PROBLEM DETAILS: Set down the entries below exactly; drop the pictures.

GIVEN RECORDS:

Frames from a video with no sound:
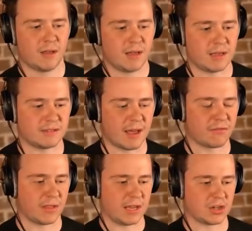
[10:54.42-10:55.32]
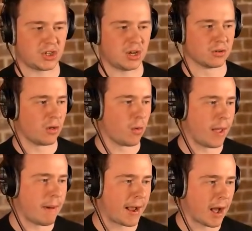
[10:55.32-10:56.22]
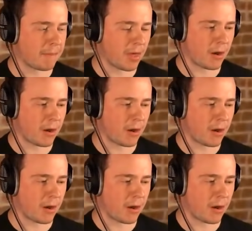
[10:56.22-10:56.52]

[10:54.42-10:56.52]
He's definitely gonna shield all the way back up, though.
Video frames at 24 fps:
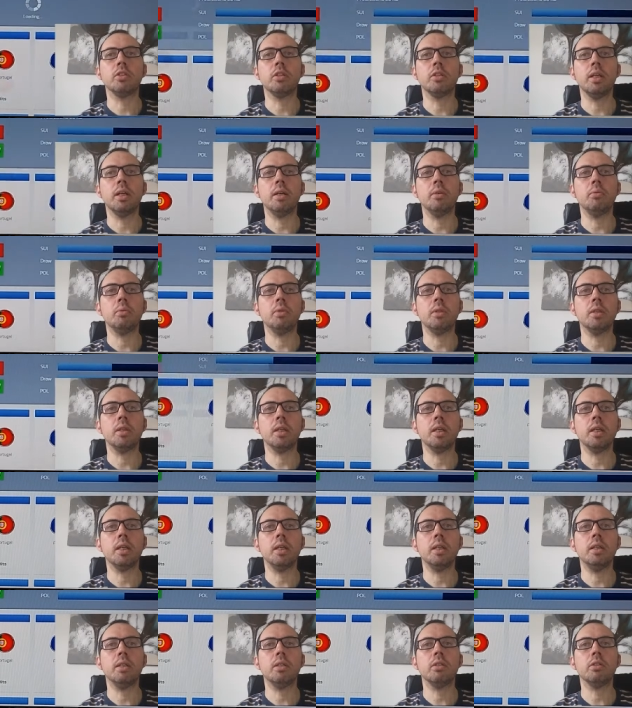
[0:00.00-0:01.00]
on that one
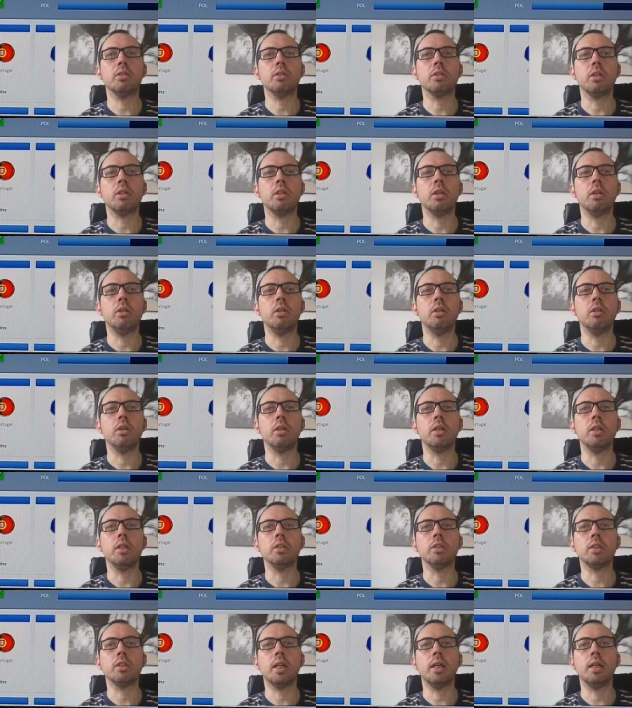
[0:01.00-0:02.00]
again because I know you like your
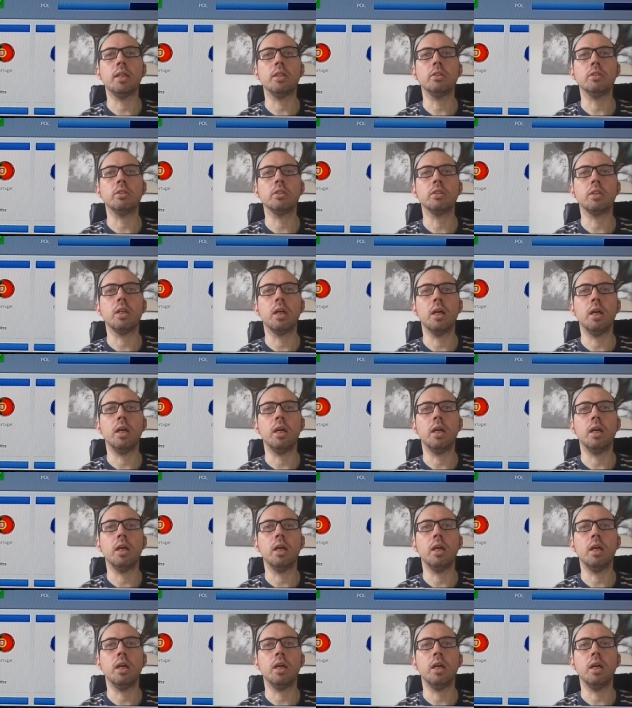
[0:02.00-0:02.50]
stats.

RESPONSE:
Frames from a video with no sound:
[10:54.42-10:55.32]
[10:55.32-10:56.22]
[10:56.22-10:56.52]

[10:54.42-10:56.52]
He's definitely gonna shield all the way back up, though.
Video frames at 24 fps:
[0:00.00-0:01.00]
on that one
[0:01.00-0:02.00]
again because I know you like your
[0:02.00-0:02.50]
stats.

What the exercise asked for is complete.